- The Washington Times - Tuesday, November 17, 2009


A top U.S. diplomat is trying to pressure Kenya into turning over a fugitive war crimes suspect accused of helping engineer the genocide in Rwanda 15 years ago.

Stephen Rapp, the ambassador-at-large for the prosecution of war crimes, told reporters in Nairobi on Monday that Felicien Kabuga is believed to be hiding in Kenya and paying influential supporters to guarantee his safety from extradition to the International Criminal Tribunal for Rwanda (ICTR).

“I’ve seen pictures of him in Kenyan neighborhoods. The ICTR has continued to press Kenyan authorities for effective action to bring about his arrest,” Mr. Rapp said at a press conference.

“Even arriving last night, I received fresh information of his presence in Kenya.”

Mr. Kabuga reportedly entered the country, applied for residency, received a visa and opened a bank account. Kenyan officials say they have frozen his assets; yet they believe he has left the country but are still looking for evidence to confirm his whereabouts, the ambassador said.

“If you are still looking for evidence, you can’t honestly say that he’s left. You can’t have it both ways,” Mr. Rapp said. “So I think we have to presume that this man is still here.”

The ambassador called on Prime Minister Raila Odinga “to cooperate genuinely and deliver Kabuga.”

Mr. Kabuga, an ethnic Hutu, is accused of funding militias that slaughtered an estimated 800,000 ethnic Tutsis and some Hutus in 1994. The United States is offering a $5 million reward for his capture.

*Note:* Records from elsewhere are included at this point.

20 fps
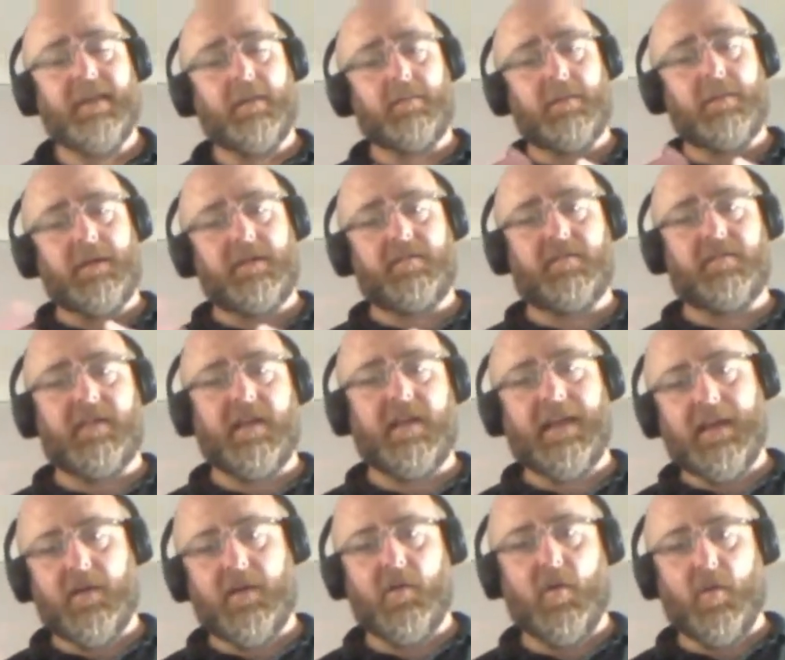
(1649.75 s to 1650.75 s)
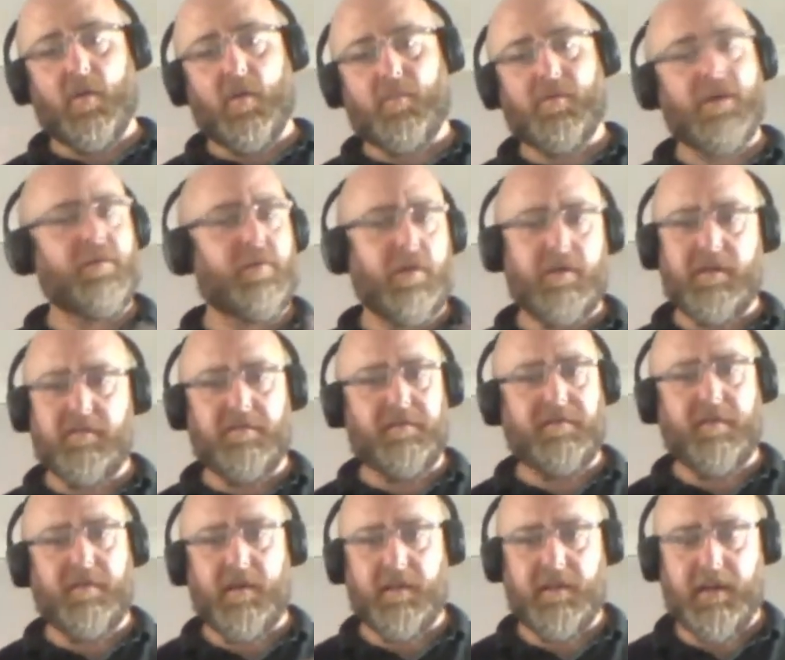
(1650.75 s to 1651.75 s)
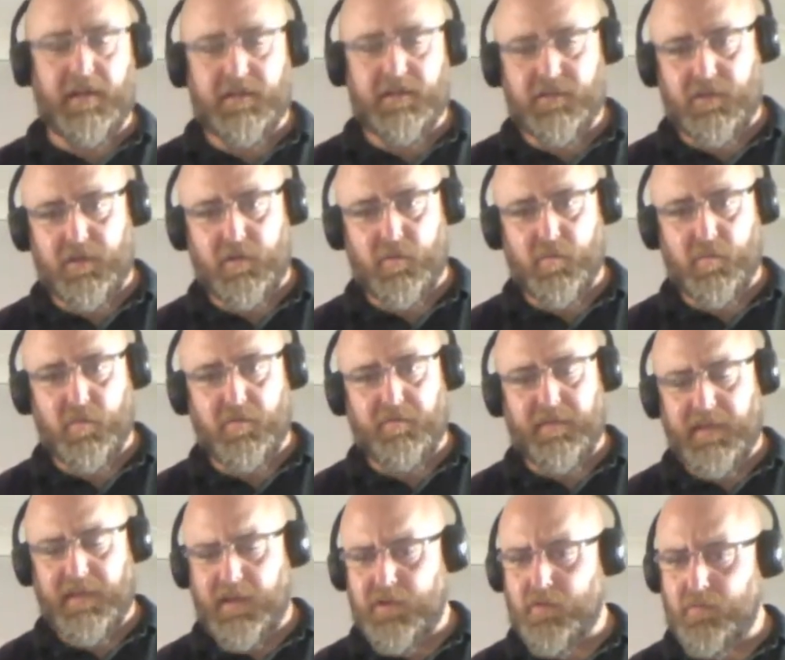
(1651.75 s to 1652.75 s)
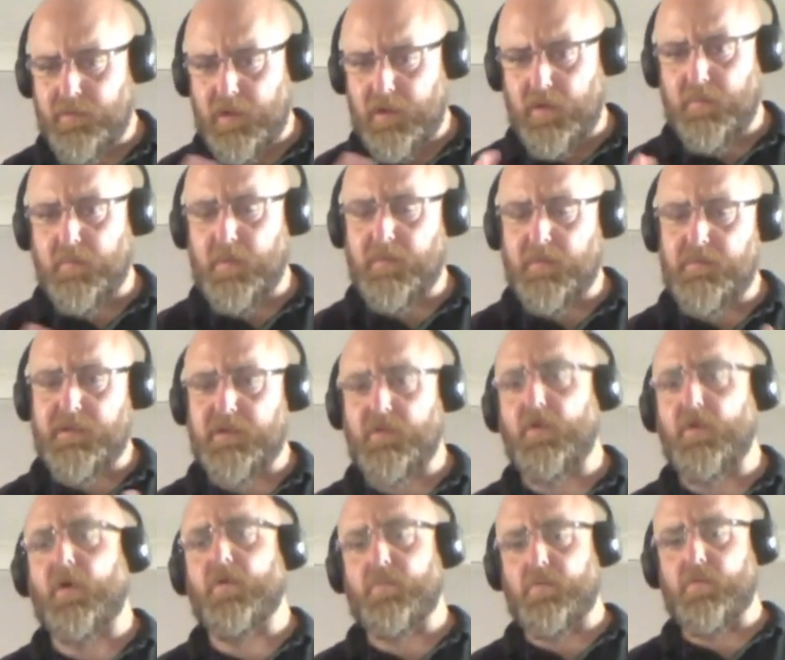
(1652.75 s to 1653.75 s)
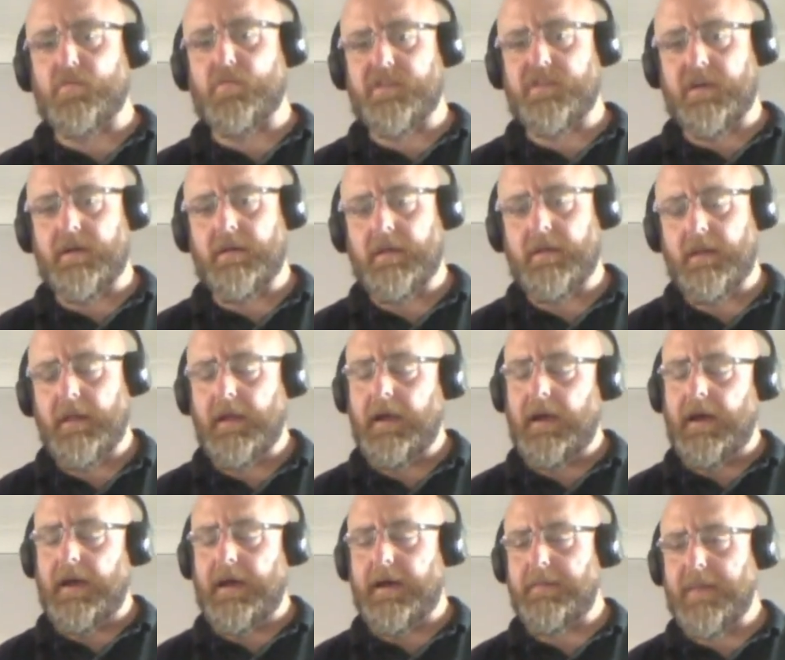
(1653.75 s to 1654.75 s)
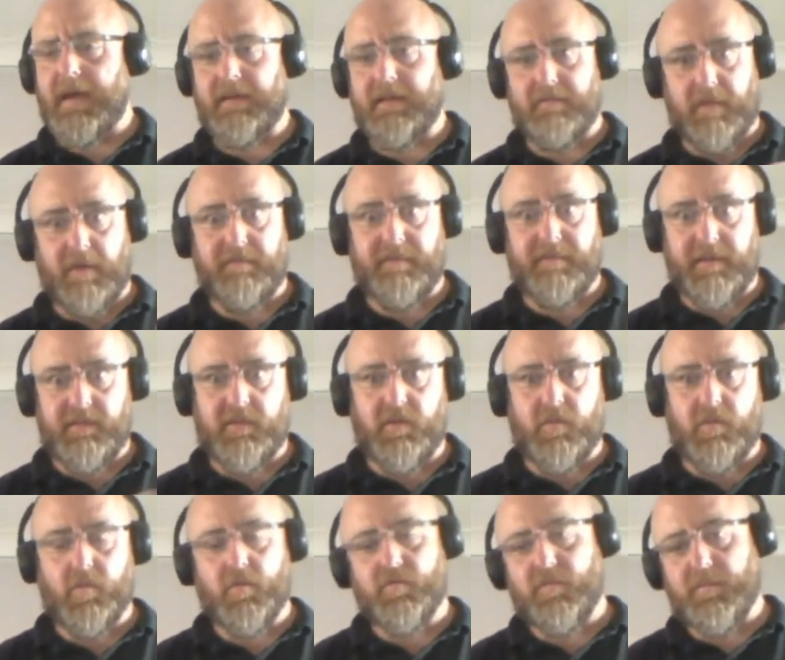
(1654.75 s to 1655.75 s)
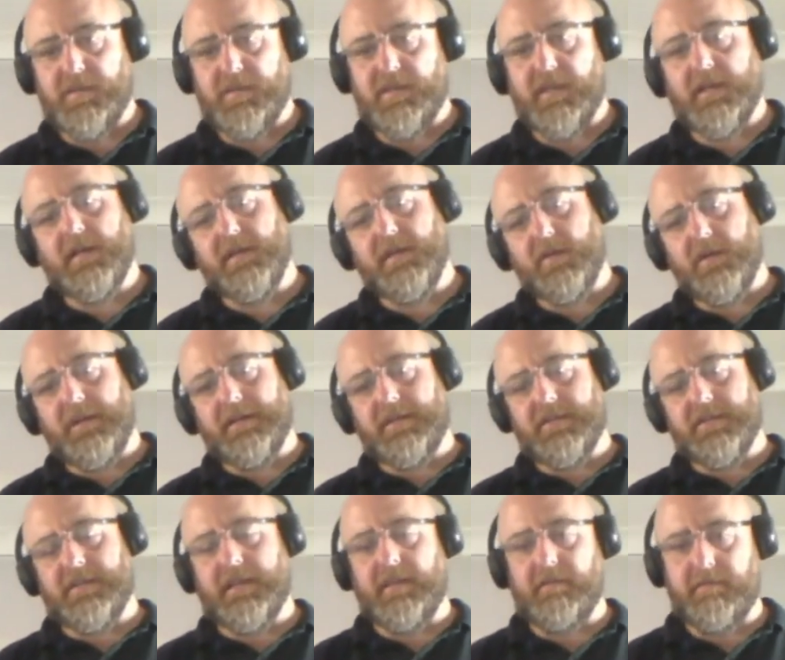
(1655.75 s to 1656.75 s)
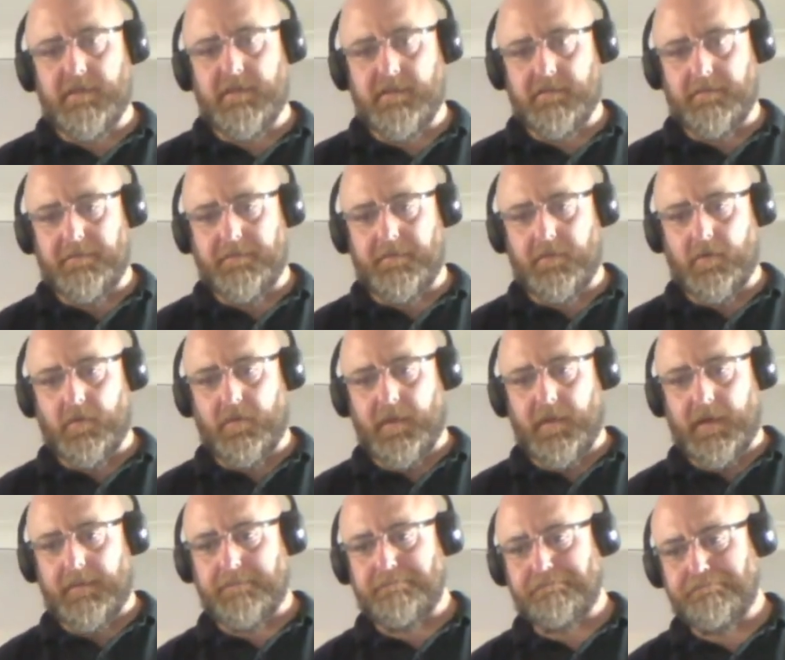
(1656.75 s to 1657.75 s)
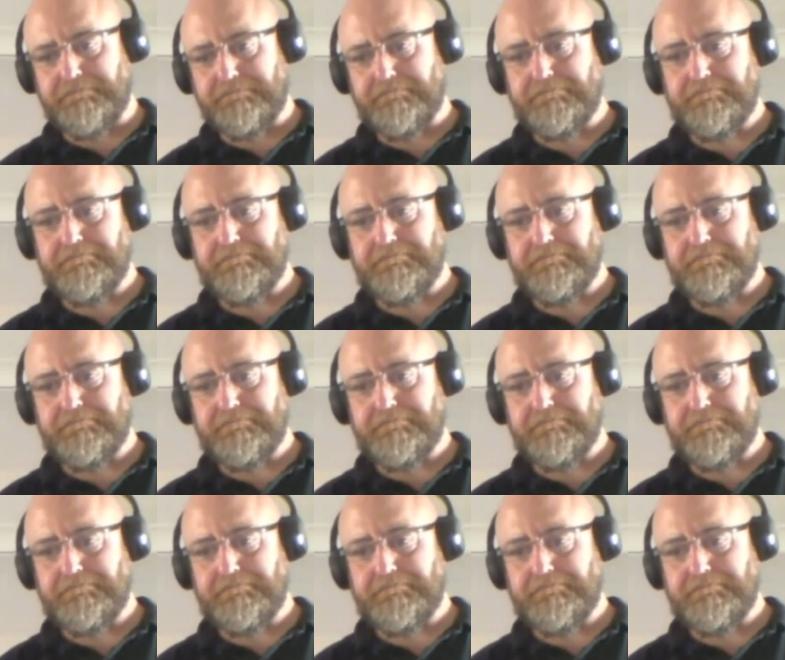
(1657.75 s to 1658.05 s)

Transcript: That means then that could operate. You don't need to find an external wall for that. And you'll know when we do hot water and unvented hot water in particular, you'll understand the reason for that.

The U.S. ambassador in Kosovo is congratulating the ethnic Albanians and Serbs for voting peaceably in the first elections since its declaration of independence last year.

“Kosovo and its citizens can be very proud today,” Ambassador Christopher Dell said Monday.

“Kosovo’s voters, its politicians and the officials charged with organizing and managing the elections demonstrated to the world that an independent Kosovo is a place where democracy can and does flourish.”

Sunday’s elections for mayors and local councils in 36 municipalities came 10 years after the Kosovo war and the NATO bombing of Serbian targets in the former Yugoslavia. The NATO air war followed the expulsion of hundreds of thousands of ethnic Albanians from the province by ethnic Serbs in the late 1990s. Serbia said it was fighting Albanian rebels.

Kosovo declared independence last year and is recognized by about 60 countries, including the United States.

Mr. Dell praised voters who went to the polls to “exercise their democratic rights.” Reports estimated the turnout at about 1.5 million, about 45 percent of the voting-age population. Most were ethnic Albanians, but many in the ethnic Serbian minority also cast ballots.

“You rightly recognized that the elections provided you with a unique opportunity to shape your future and the future of your communities,” he said. “The United States looks forward to continuing to work with you to fulfill the promise inherent in these elections.”

Mr. Dell added that the victors in the elections have responsibilities to all Kosovan citizens.

“The winners have an obligation to govern transparently and to make decisions that advance their constituents’ aspirations to live in a democratic, multi-ethnic and prosperous Kosovo,” he said.

“Congratulations to all the people of Kosovo on this tremendous success. You should be proud of your success, and we are proud of you.”